Texte Libre

Classe ou Crasse ?

 

Chroniques rock'n'roll d'une Baronne

Vendredi 2 mars 2007

J'ai fondamentalement horreur des bobards. Pourtant, au labo, mes chefs croient que j'ai déserté plus tôt ce mardi pour aller voir mon cousin. Ils ne se doutent pas que mon cousin est un groupe de rock, anglais de surcroît. L'implacable pression des horaires engendre parfois des réflexes pathétiques.

Pour l'occasion, j'ai balancé ma petite crasse sans frémir, sans rougir. Je ne me sentais pas encore vraiment à l'aise, mais dans quelques concerts, je vaudrai bien un Razzie Award.

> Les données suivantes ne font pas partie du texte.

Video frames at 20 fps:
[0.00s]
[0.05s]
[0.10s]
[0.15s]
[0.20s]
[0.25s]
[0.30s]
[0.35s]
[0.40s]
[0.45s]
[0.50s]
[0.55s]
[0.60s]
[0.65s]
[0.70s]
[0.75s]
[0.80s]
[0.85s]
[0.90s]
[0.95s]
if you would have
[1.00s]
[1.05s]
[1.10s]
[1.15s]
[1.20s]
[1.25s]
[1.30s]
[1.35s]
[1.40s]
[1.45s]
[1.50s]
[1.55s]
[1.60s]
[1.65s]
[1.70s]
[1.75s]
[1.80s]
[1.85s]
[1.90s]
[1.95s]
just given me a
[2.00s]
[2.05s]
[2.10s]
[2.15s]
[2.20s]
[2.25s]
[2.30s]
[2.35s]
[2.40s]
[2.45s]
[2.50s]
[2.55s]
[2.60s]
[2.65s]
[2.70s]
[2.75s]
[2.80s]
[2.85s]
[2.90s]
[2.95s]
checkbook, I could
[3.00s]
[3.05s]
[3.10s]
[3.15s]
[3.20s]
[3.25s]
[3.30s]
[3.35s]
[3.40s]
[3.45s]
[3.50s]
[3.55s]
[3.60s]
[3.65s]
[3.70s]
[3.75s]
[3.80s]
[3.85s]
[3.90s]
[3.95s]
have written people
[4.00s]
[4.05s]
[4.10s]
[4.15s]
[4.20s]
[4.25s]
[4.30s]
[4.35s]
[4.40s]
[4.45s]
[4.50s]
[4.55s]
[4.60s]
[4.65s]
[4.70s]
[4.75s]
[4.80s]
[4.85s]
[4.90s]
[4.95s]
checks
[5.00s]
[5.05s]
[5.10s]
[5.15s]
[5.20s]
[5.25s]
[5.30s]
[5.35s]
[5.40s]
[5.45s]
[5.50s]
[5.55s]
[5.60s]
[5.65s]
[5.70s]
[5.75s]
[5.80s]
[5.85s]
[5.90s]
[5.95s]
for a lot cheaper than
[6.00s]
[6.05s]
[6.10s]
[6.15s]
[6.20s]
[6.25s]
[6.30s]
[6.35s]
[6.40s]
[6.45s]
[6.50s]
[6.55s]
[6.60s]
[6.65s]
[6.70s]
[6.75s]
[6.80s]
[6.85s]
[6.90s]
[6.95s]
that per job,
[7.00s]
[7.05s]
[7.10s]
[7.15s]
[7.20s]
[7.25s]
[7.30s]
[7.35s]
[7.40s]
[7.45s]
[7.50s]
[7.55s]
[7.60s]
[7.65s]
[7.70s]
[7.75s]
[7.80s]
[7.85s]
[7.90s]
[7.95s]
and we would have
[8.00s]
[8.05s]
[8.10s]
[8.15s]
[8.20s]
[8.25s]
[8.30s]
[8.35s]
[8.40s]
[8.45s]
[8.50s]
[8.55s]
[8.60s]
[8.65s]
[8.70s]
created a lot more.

Heureusement, une fois arrivée à la Laiterie, le scrupule ne me dévorait pas. Je m'en foutais même prodigieusement. J'ai rejoint ma place habituelle, contre le mur, là où la vue reste inexorablement optimale. Concerts après concerts, je comprends de moins en moins ce besoin désespérant qu'ont certaines groupies de se faire rouler comme des nems dans une foule tressautante, afin d'apercevoir leurs idoles chéries entre une tête pleine d'oreilles et une autre pleine de dreadlocks crasseuses. En proie à une vingtaine bien sonnée, l'audience attendait néanmoins ce concert plutôt calmement. Bizarre comme quelques petites années peuvent creuser un grand fossé. L'hystérie collective engendrée par les Kooks ou les Arctic Monkeys ne touche de toute évidence pas les fans de Kasabian.

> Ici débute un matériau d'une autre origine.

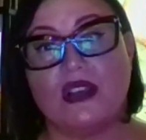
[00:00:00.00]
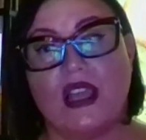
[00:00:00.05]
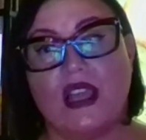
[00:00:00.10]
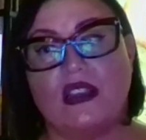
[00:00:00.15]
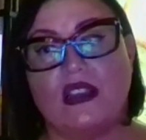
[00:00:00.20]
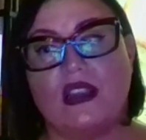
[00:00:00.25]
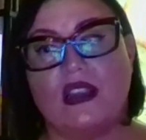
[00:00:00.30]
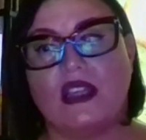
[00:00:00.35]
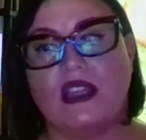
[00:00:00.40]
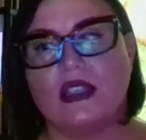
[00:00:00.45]

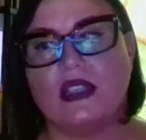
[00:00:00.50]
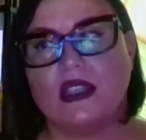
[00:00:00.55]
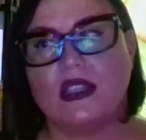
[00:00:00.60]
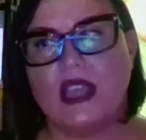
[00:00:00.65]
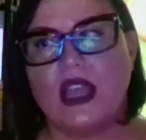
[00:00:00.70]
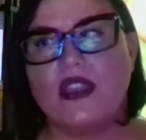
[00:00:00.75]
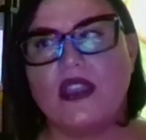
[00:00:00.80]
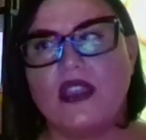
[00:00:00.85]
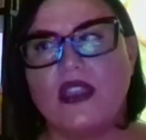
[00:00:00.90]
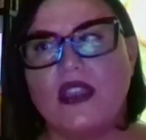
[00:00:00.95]
and like
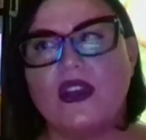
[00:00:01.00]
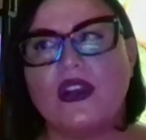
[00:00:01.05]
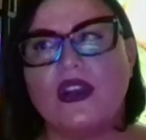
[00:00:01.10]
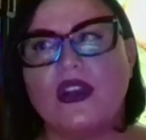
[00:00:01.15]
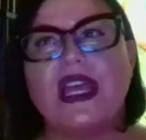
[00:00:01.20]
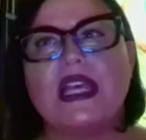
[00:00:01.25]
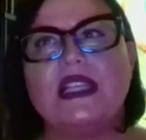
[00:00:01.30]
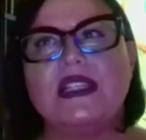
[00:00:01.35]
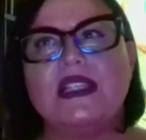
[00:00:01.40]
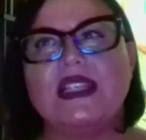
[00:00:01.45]
together
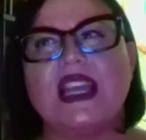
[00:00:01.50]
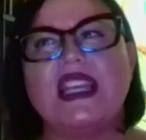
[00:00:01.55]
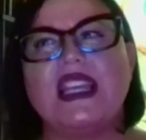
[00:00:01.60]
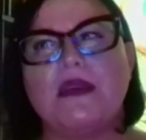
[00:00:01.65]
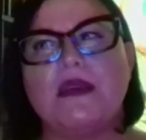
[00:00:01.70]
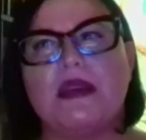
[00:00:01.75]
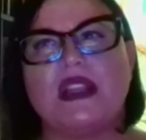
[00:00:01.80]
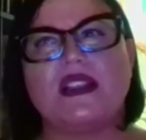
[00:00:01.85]
sending.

"Shoot the runner" réveille par chance bien vite les premiers rangs. L'accent minier et le sourire goguenard, Tom Meighan investit la scène avec une aisance nonchalante. Sous ses airs d'Ewan Mc Gregor période "Trainspotting" (en un poil plus frais, quand même), le chanteur ne ménage pas ses efforts, exhorte la foule, bondit comme un marsupilami (mais ne fait pas "Hooba hooba", oui, je sais, je sors). A ses côtés, le beau Serge Pizzorno se contente amplement d'avoir l'air classe et ténébreux guitare en main. Après 3 premiers titres de rodage, légèrement en dedans, le groupe laisse se nimbe d'une brume psychédélique avec "Sun rise, light flies", avant de frapper très fort avec le percutant "By my side". Les guitares sont énormes, la batterie tribale et hypnotique. L'excellente surprise viendra immédiatement après, avec le superbe "Me plus one", paré en live d'une intro brillante, qui reflète pleinement les talents de composteur de Serge Pizzorno. Les morceaux du 2è album du groupe s'enchaînent superbement jusqu'à la chanson titre où un sous-vêtement de forte facture atterrit sur scène, suivi peu de temps après d'un cousin tout aussi pachydermique. Son tour de chant achevé, Tom Meighan lance un appel aux groupies déculottées puis leur dédie le titre suivant, "Processed beats", où malgré tout le charisme des 2 leaders, l'absence de synthés sur scène se ressent un peu durement. Galvanisé par cette pluie d'un genre particulier, le quintet entame ensuite "The doberman" à pleine confiance et le chanteur se paye le luxe de mimer drôlement les trompettes finales. La première partie s'achève ainsi brillamment. Tant de prestance n'impressionne cependant pas une arrière salle remplie de lombrics tous plus lymphatiques les uns que les autres.

Le rappel vaincra heureusement cette résistance molle. "Apnoea", pourtant très moyen sur galette, se révèle grandiose sur scène avec un son enveloppant et entraînant. Le prélude idéal à "Club foot", où le public ose enfin reprendre  un refrain en chœur. "Stuntman" et "L.S.F.", achevé dans une impro de toute beauté, finiront de conquérir l'audience et Serge Pizzorno se permet même de sauter brièvement dans la foule. Largement de quoi satisfaire plus d'une fan.